Data to examine Block Start
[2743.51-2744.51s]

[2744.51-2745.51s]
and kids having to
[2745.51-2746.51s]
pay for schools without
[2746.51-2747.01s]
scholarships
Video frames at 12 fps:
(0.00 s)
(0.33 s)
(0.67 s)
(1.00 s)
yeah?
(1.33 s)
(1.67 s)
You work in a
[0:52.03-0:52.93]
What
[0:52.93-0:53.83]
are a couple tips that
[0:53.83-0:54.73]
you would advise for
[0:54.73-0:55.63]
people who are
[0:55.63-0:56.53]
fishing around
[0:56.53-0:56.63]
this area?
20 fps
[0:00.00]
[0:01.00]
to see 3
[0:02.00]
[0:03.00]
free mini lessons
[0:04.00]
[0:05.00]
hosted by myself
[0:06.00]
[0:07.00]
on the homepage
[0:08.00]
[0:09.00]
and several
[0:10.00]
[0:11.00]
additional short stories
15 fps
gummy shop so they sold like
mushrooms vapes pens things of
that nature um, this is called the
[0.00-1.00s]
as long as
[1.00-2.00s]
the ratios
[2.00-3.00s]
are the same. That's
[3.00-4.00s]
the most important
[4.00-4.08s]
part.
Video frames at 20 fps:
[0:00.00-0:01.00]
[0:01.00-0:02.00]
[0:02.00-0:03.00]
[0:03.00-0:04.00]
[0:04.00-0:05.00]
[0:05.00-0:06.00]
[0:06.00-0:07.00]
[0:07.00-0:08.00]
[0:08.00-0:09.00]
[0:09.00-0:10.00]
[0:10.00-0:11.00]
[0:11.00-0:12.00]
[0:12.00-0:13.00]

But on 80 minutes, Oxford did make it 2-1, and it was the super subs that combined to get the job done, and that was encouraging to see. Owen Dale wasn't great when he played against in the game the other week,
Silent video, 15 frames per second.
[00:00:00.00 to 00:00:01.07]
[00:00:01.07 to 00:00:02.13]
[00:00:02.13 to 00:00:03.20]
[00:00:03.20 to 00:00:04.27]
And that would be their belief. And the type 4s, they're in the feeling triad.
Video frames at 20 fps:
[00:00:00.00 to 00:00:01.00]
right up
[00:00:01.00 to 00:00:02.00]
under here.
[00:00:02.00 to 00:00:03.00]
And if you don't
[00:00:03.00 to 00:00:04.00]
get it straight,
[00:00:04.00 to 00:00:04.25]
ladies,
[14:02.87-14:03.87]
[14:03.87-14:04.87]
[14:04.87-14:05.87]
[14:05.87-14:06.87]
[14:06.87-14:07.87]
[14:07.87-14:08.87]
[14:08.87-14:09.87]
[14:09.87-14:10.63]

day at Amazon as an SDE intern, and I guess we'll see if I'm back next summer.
Data to examine Block End
# [Problem description]
Go through the entries above and reproduce each one exactly.

# [Exercise response]
[2743.51-2744.51s]

[2744.51-2745.51s]
and kids having to
[2745.51-2746.51s]
pay for schools without
[2746.51-2747.01s]
scholarships
Video frames at 12 fps:
(0.00 s)
(0.33 s)
(0.67 s)
(1.00 s)
yeah?
(1.33 s)
(1.67 s)
You work in a
[0:52.03-0:52.93]
What
[0:52.93-0:53.83]
are a couple tips that
[0:53.83-0:54.73]
you would advise for
[0:54.73-0:55.63]
people who are
[0:55.63-0:56.53]
fishing around
[0:56.53-0:56.63]
this area?
20 fps
[0:00.00]
[0:01.00]
to see 3
[0:02.00]
[0:03.00]
free mini lessons
[0:04.00]
[0:05.00]
hosted by myself
[0:06.00]
[0:07.00]
on the homepage
[0:08.00]
[0:09.00]
and several
[0:10.00]
[0:11.00]
additional short stories
15 fps
gummy shop so they sold like
mushrooms vapes pens things of
that nature um, this is called the
[0.00-1.00s]
as long as
[1.00-2.00s]
the ratios
[2.00-3.00s]
are the same. That's
[3.00-4.00s]
the most important
[4.00-4.08s]
part.
Video frames at 20 fps:
[0:00.00-0:01.00]
[0:01.00-0:02.00]
[0:02.00-0:03.00]
[0:03.00-0:04.00]
[0:04.00-0:05.00]
[0:05.00-0:06.00]
[0:06.00-0:07.00]
[0:07.00-0:08.00]
[0:08.00-0:09.00]
[0:09.00-0:10.00]
[0:10.00-0:11.00]
[0:11.00-0:12.00]
[0:12.00-0:13.00]

But on 80 minutes, Oxford did make it 2-1, and it was the super subs that combined to get the job done, and that was encouraging to see. Owen Dale wasn't great when he played against in the game the other week,
Silent video, 15 frames per second.
[00:00:00.00 to 00:00:01.07]
[00:00:01.07 to 00:00:02.13]
[00:00:02.13 to 00:00:03.20]
[00:00:03.20 to 00:00:04.27]
And that would be their belief. And the type 4s, they're in the feeling triad.
Video frames at 20 fps:
[00:00:00.00 to 00:00:01.00]
right up
[00:00:01.00 to 00:00:02.00]
under here.
[00:00:02.00 to 00:00:03.00]
And if you don't
[00:00:03.00 to 00:00:04.00]
get it straight,
[00:00:04.00 to 00:00:04.25]
ladies,
[14:02.87-14:03.87]
[14:03.87-14:04.87]
[14:04.87-14:05.87]
[14:05.87-14:06.87]
[14:06.87-14:07.87]
[14:07.87-14:08.87]
[14:08.87-14:09.87]
[14:09.87-14:10.63]

day at Amazon as an SDE intern, and I guess we'll see if I'm back next summer.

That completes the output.